▸ **WHAT THE EXERCISE ASKS**
What is needed is every line from the one holding "[0:01.00-0:01.33]" to the last line of the data below, printed exactly and without pictures.

Saved entries
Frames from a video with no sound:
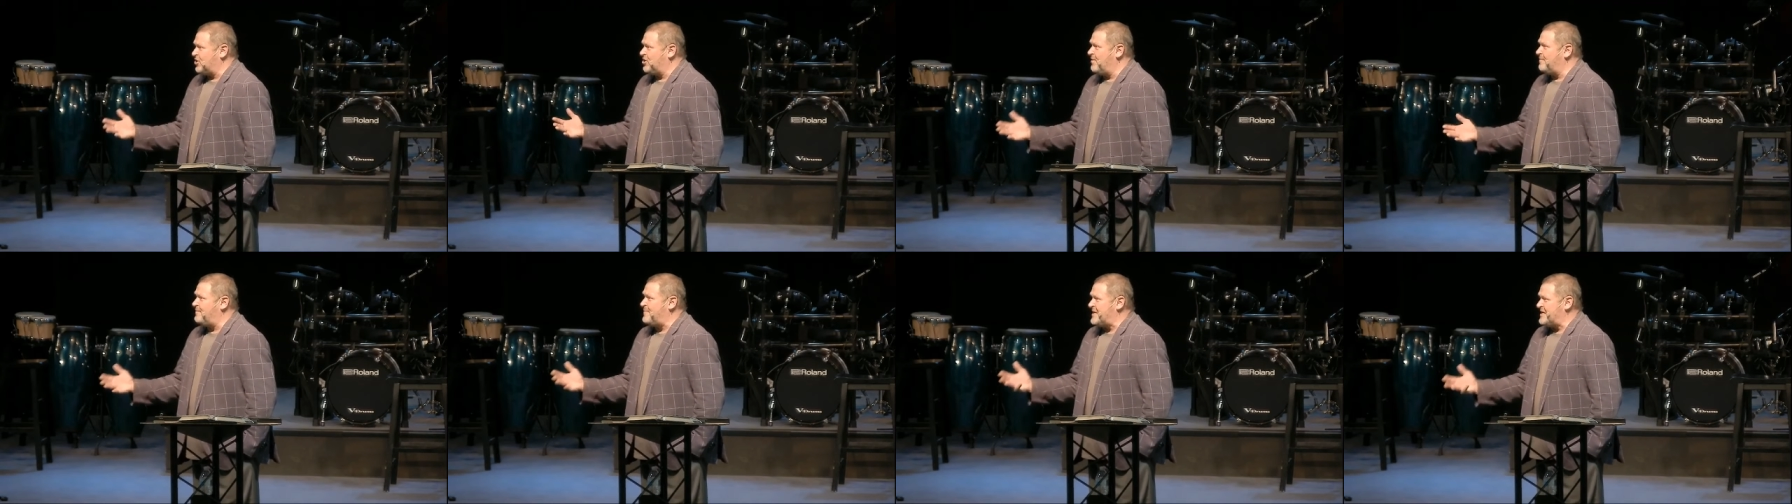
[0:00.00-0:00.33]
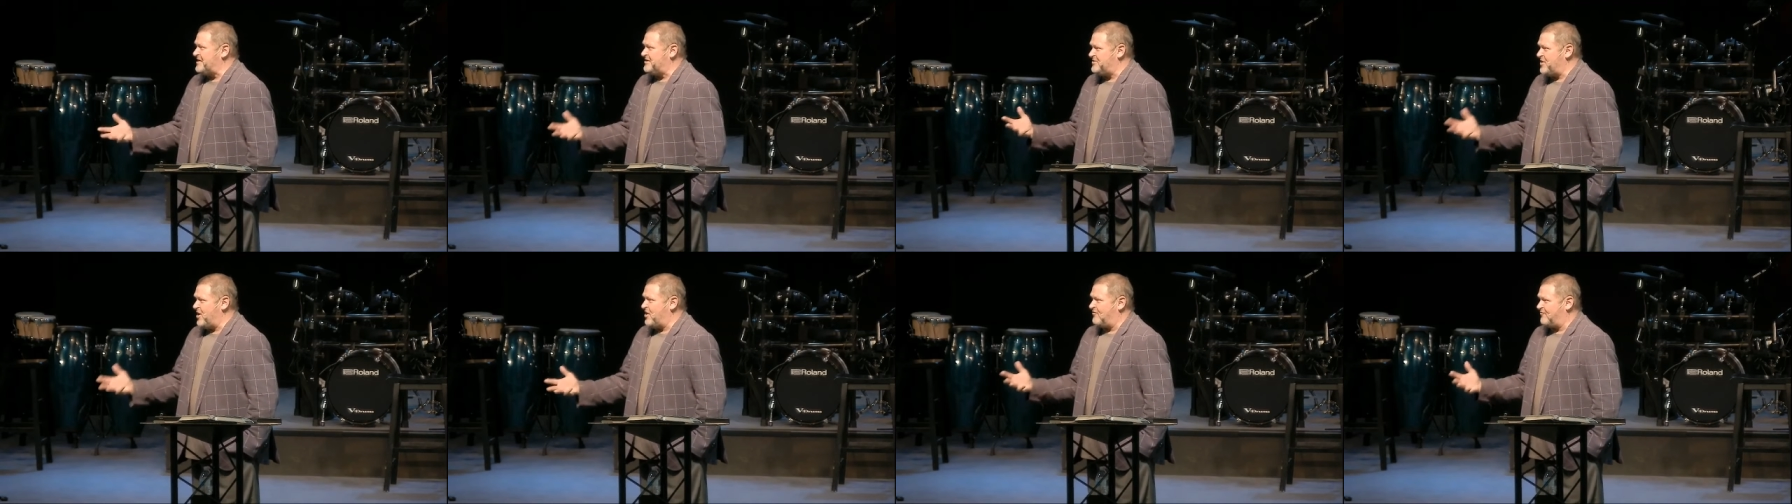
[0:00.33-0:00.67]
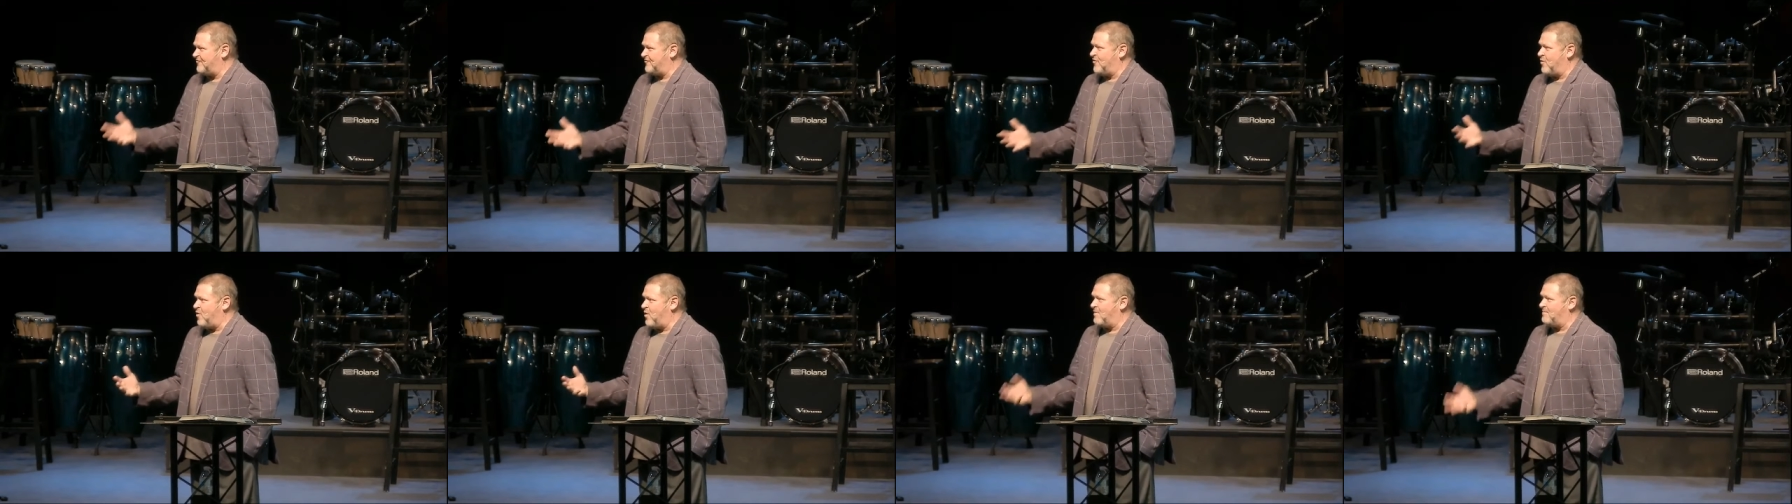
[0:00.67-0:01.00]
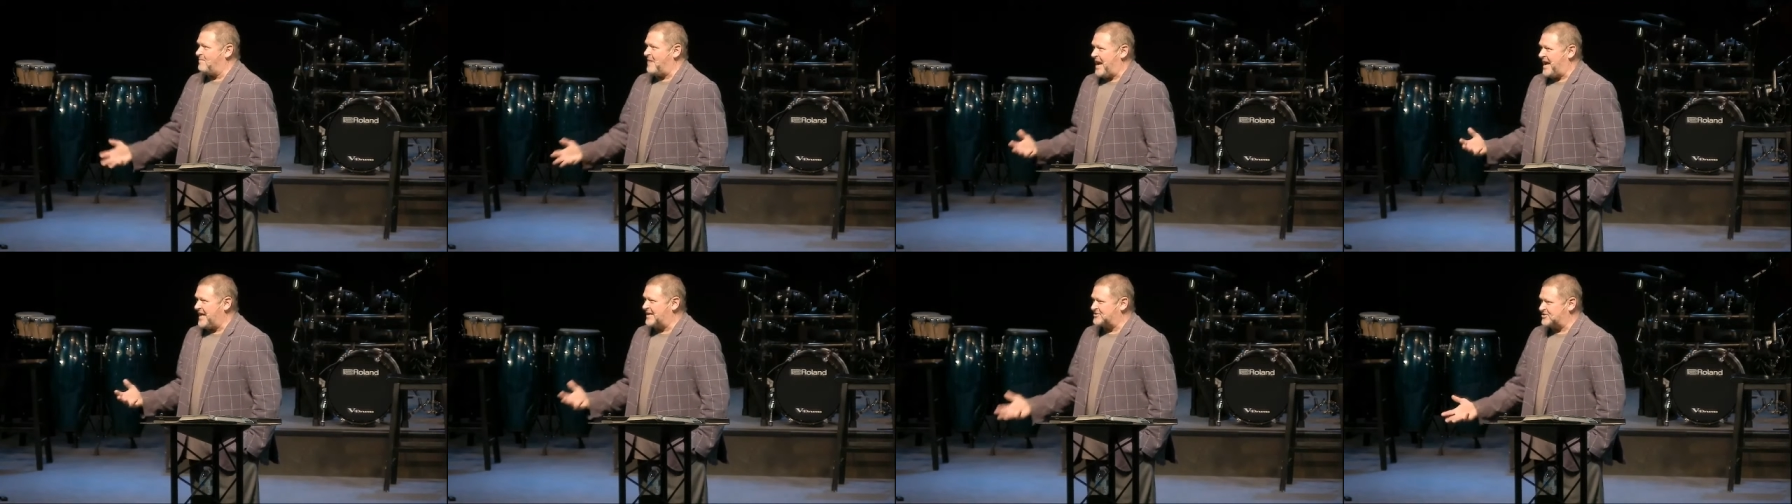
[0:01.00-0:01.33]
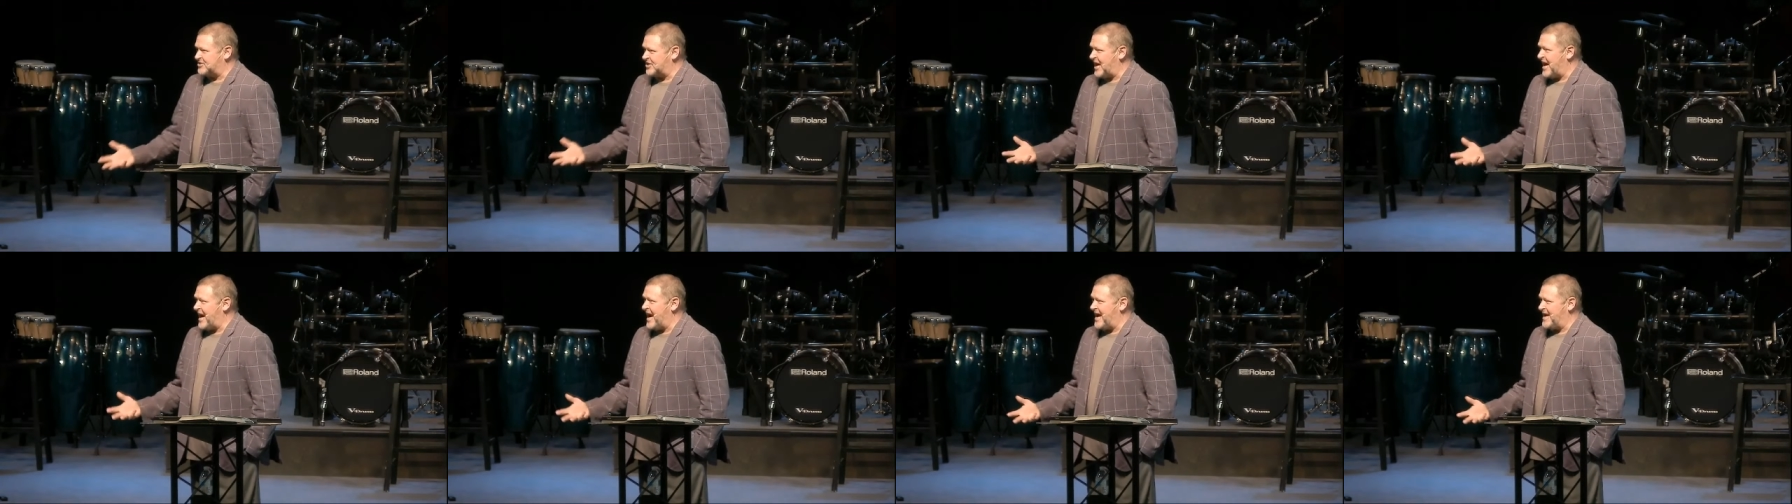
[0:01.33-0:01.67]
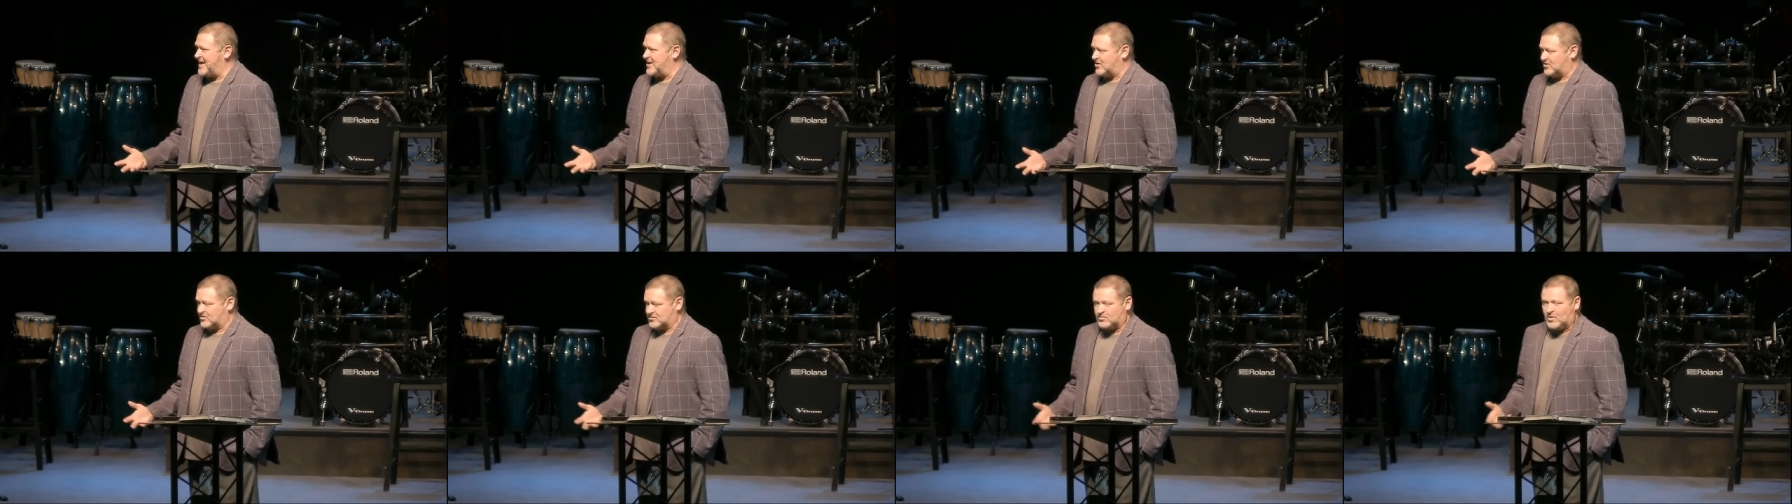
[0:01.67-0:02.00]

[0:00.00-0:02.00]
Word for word: to be there for my child?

▸ **REPLY**
[0:01.00-0:01.33]
[0:01.33-0:01.67]
[0:01.67-0:02.00]

[0:00.00-0:02.00]
Word for word: to be there for my child?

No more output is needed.